BEGIN

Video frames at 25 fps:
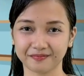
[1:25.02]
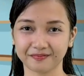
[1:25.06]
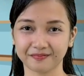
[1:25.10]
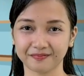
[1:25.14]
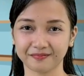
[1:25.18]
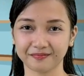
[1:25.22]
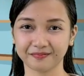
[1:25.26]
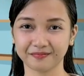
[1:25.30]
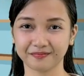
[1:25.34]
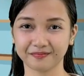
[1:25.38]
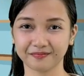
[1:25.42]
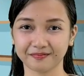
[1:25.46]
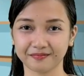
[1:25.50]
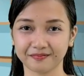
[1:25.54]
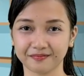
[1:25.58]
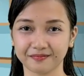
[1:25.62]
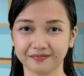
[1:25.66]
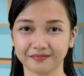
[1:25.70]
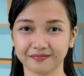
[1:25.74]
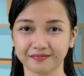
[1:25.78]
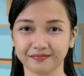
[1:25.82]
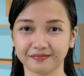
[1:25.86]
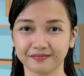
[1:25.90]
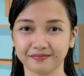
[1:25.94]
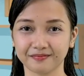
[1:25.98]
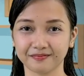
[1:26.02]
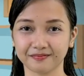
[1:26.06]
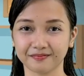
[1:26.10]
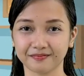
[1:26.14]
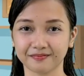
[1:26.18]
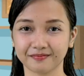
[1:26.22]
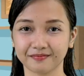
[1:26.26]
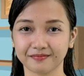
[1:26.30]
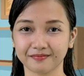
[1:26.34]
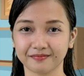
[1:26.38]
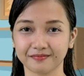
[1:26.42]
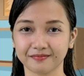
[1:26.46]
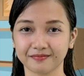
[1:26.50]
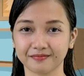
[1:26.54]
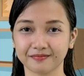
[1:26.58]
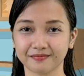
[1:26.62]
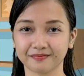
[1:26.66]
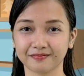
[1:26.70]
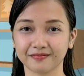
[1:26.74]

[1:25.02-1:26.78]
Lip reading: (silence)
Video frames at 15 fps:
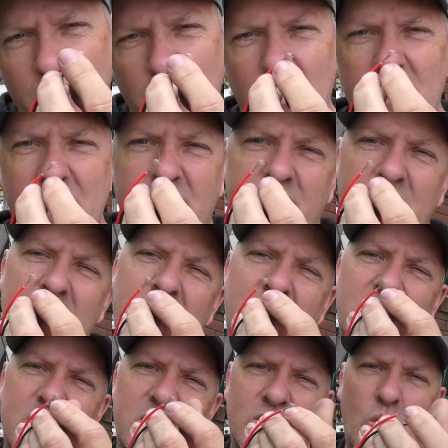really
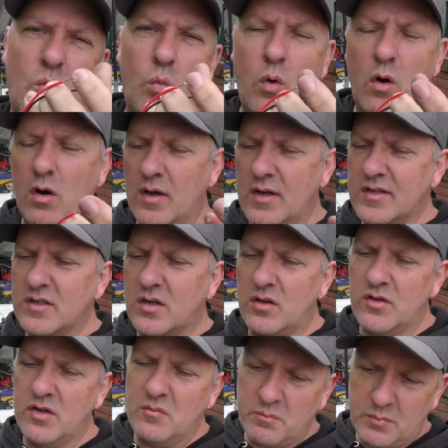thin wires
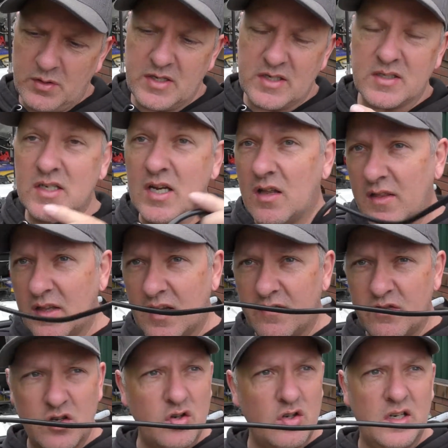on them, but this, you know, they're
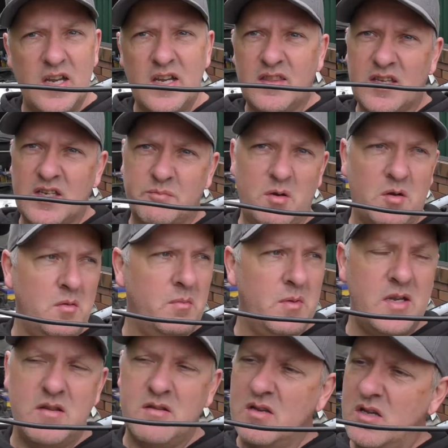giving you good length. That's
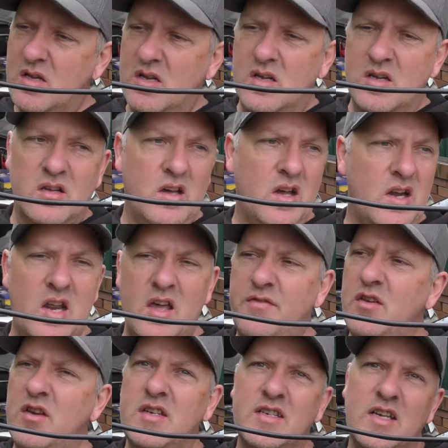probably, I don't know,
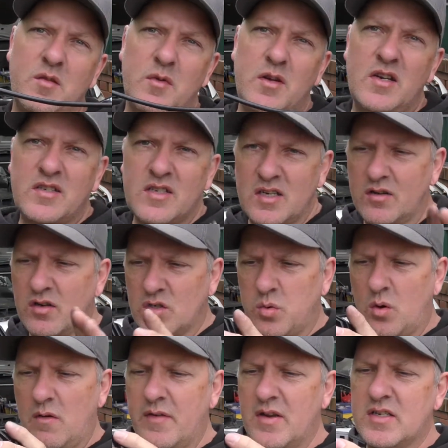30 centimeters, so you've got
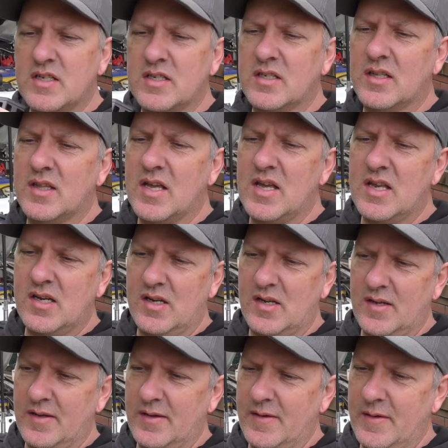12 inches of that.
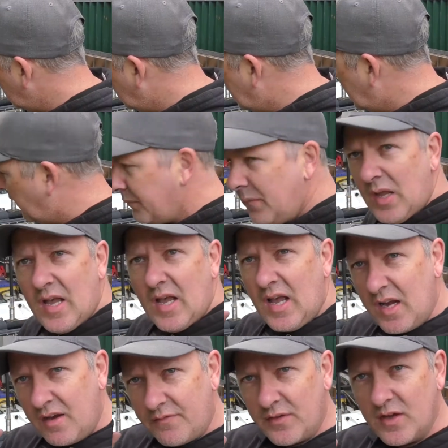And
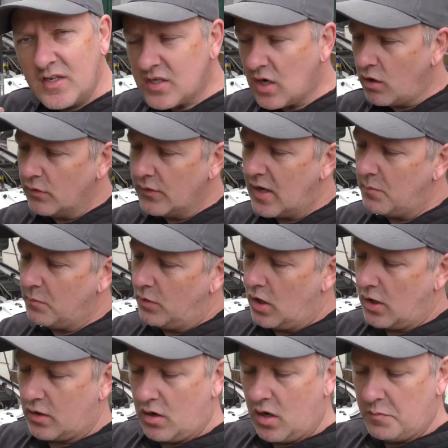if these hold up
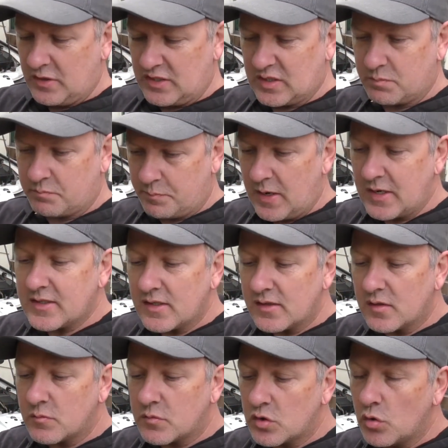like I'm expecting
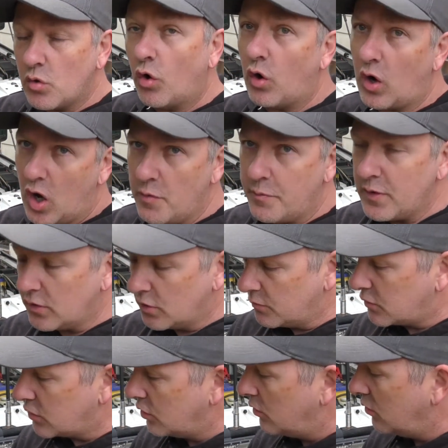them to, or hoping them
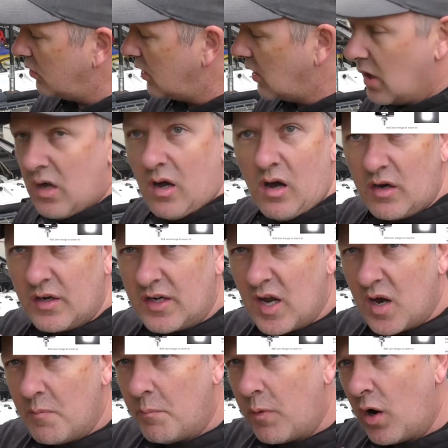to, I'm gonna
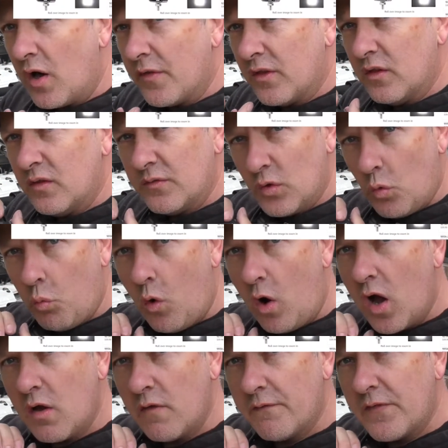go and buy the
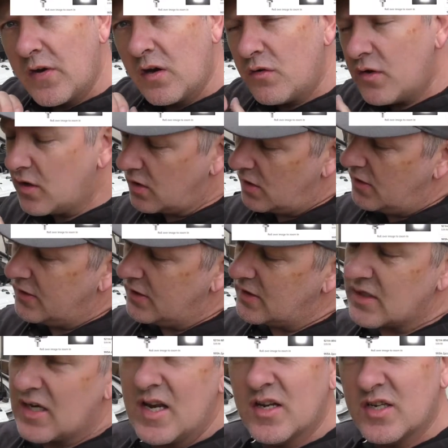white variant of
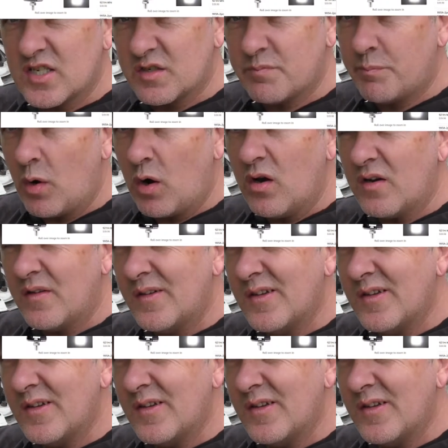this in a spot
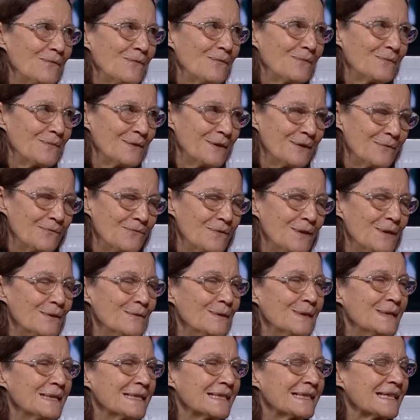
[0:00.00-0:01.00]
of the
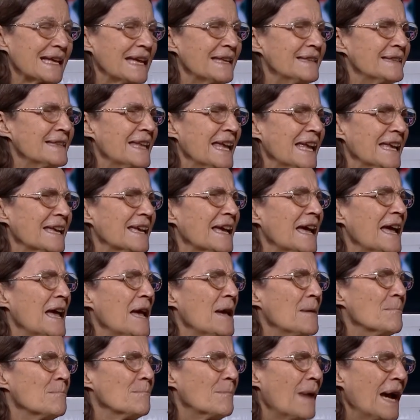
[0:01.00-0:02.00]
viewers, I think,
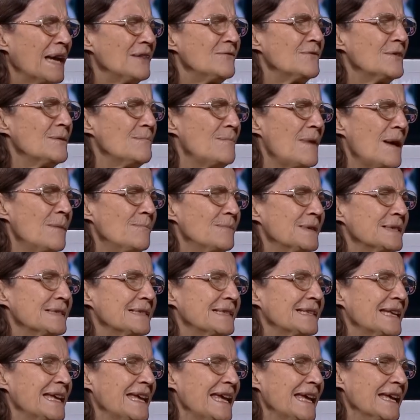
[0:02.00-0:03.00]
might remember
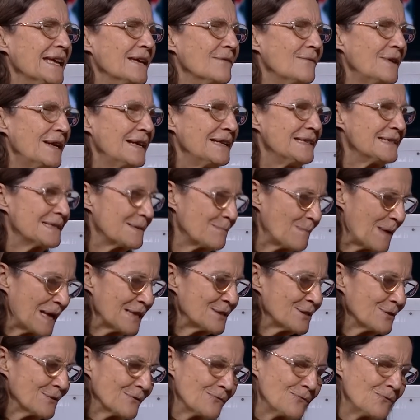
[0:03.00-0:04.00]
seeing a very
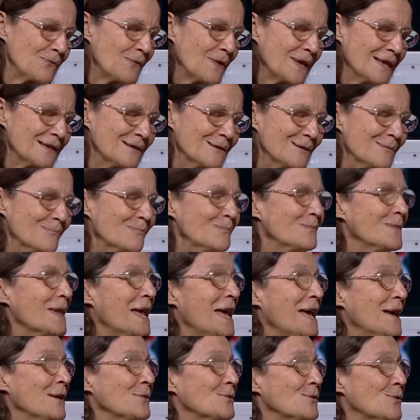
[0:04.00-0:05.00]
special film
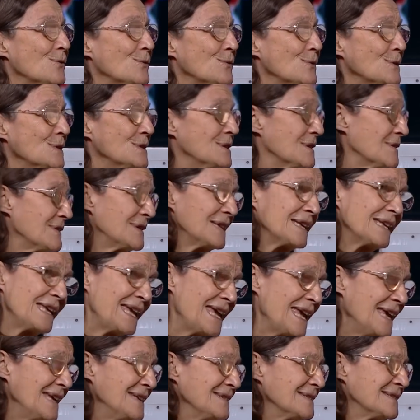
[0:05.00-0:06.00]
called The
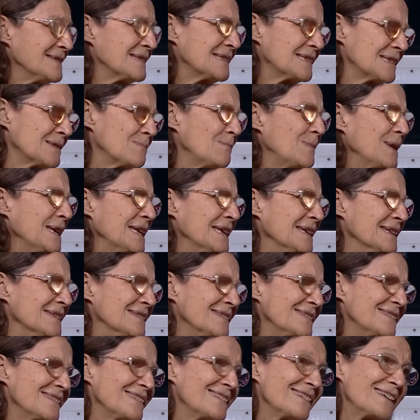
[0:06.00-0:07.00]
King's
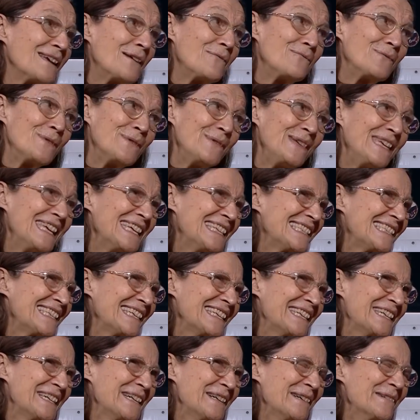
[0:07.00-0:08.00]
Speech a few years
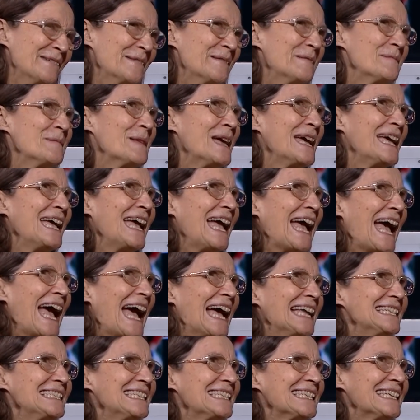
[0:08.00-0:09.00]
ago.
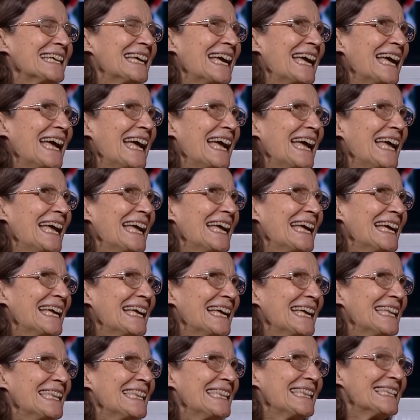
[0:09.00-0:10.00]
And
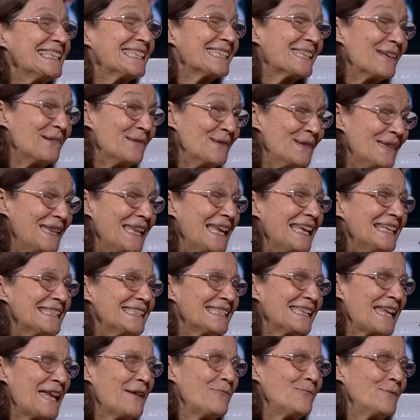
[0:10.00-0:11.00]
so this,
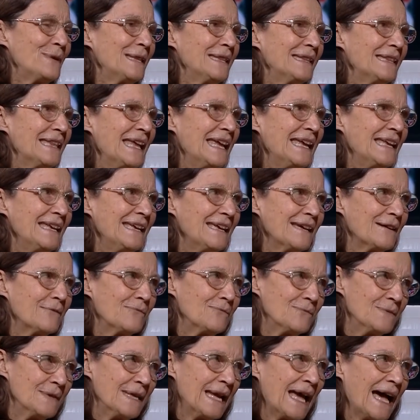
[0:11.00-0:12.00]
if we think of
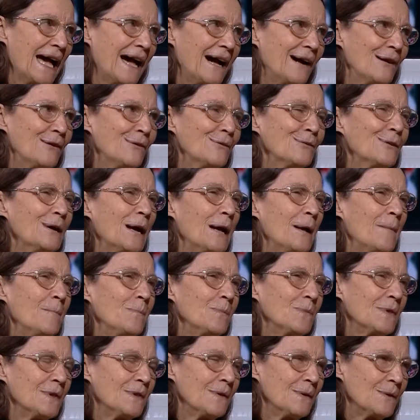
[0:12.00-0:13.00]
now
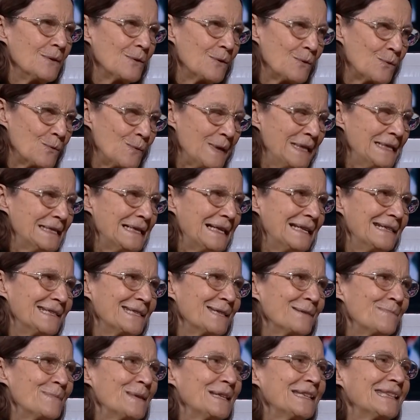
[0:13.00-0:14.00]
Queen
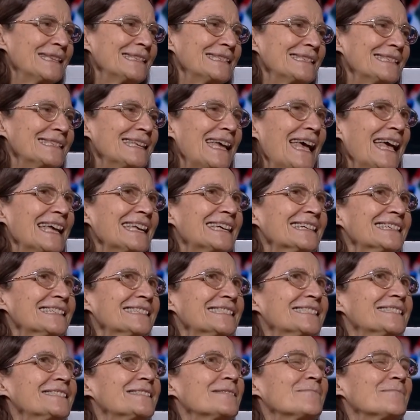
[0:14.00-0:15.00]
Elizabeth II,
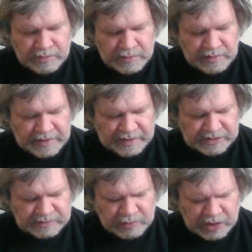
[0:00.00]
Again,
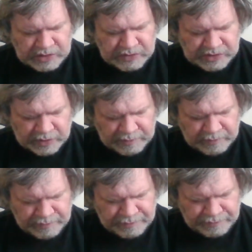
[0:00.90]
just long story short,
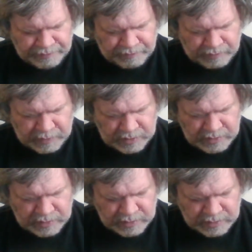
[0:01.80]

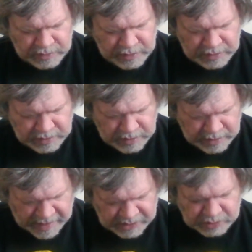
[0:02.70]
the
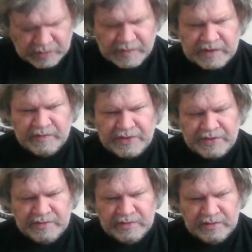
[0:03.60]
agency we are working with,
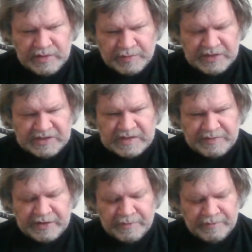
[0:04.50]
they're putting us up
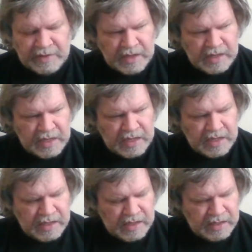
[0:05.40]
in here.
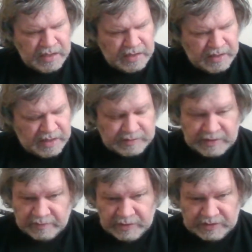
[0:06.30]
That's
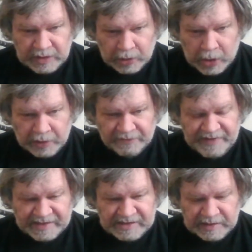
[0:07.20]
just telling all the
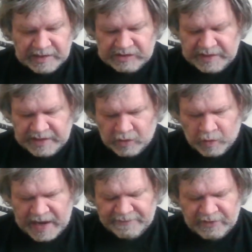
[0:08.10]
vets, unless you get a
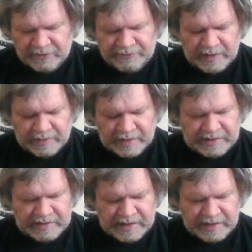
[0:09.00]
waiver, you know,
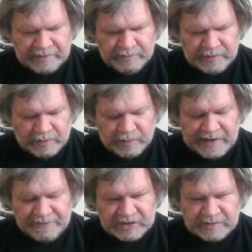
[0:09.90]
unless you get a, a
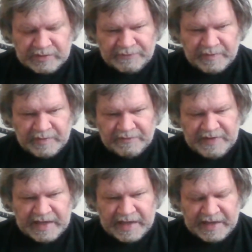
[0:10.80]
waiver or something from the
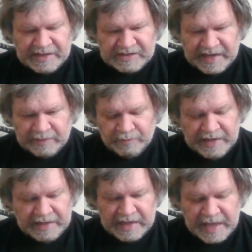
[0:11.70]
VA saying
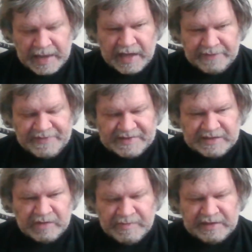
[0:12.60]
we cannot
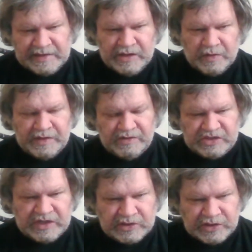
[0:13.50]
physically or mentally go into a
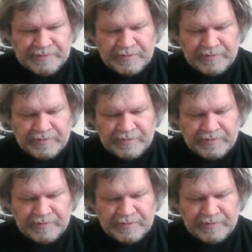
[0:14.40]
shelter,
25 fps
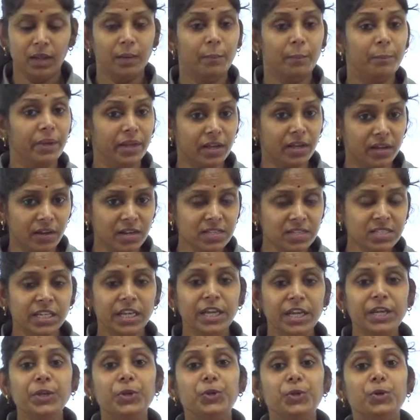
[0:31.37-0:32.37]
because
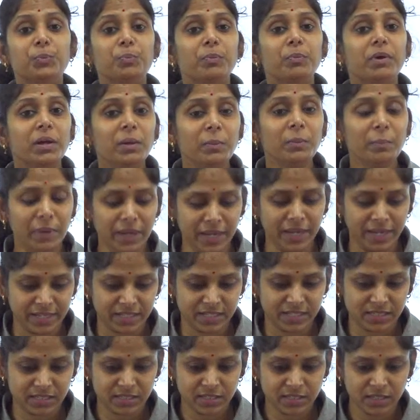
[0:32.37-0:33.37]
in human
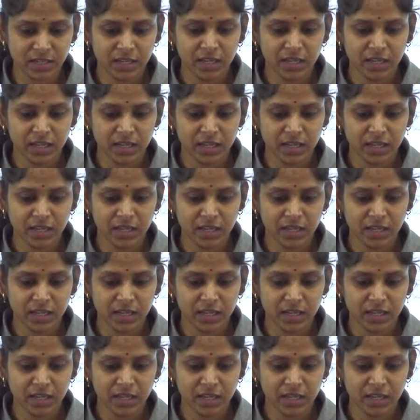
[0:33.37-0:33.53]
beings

END

__Exercise details__: The whole of the data above needs retyping exactly, with pictures omitted.

__Exercise output__:
Video frames at 25 fps:
[1:25.02]
[1:25.06]
[1:25.10]
[1:25.14]
[1:25.18]
[1:25.22]
[1:25.26]
[1:25.30]
[1:25.34]
[1:25.38]
[1:25.42]
[1:25.46]
[1:25.50]
[1:25.54]
[1:25.58]
[1:25.62]
[1:25.66]
[1:25.70]
[1:25.74]
[1:25.78]
[1:25.82]
[1:25.86]
[1:25.90]
[1:25.94]
[1:25.98]
[1:26.02]
[1:26.06]
[1:26.10]
[1:26.14]
[1:26.18]
[1:26.22]
[1:26.26]
[1:26.30]
[1:26.34]
[1:26.38]
[1:26.42]
[1:26.46]
[1:26.50]
[1:26.54]
[1:26.58]
[1:26.62]
[1:26.66]
[1:26.70]
[1:26.74]

[1:25.02-1:26.78]
Lip reading: (silence)
Video frames at 15 fps:
really
thin wires
on them, but this, you know, they're
giving you good length. That's
probably, I don't know,
30 centimeters, so you've got
12 inches of that.
And
if these hold up
like I'm expecting
them to, or hoping them
to, I'm gonna
go and buy the
white variant of
this in a spot
[0:00.00-0:01.00]
of the
[0:01.00-0:02.00]
viewers, I think,
[0:02.00-0:03.00]
might remember
[0:03.00-0:04.00]
seeing a very
[0:04.00-0:05.00]
special film
[0:05.00-0:06.00]
called The
[0:06.00-0:07.00]
King's
[0:07.00-0:08.00]
Speech a few years
[0:08.00-0:09.00]
ago.
[0:09.00-0:10.00]
And
[0:10.00-0:11.00]
so this,
[0:11.00-0:12.00]
if we think of
[0:12.00-0:13.00]
now
[0:13.00-0:14.00]
Queen
[0:14.00-0:15.00]
Elizabeth II,
[0:00.00]
Again,
[0:00.90]
just long story short,
[0:01.80]

[0:02.70]
the
[0:03.60]
agency we are working with,
[0:04.50]
they're putting us up
[0:05.40]
in here.
[0:06.30]
That's
[0:07.20]
just telling all the
[0:08.10]
vets, unless you get a
[0:09.00]
waiver, you know,
[0:09.90]
unless you get a, a
[0:10.80]
waiver or something from the
[0:11.70]
VA saying
[0:12.60]
we cannot
[0:13.50]
physically or mentally go into a
[0:14.40]
shelter,
25 fps
[0:31.37-0:32.37]
because
[0:32.37-0:33.37]
in human
[0:33.37-0:33.53]
beings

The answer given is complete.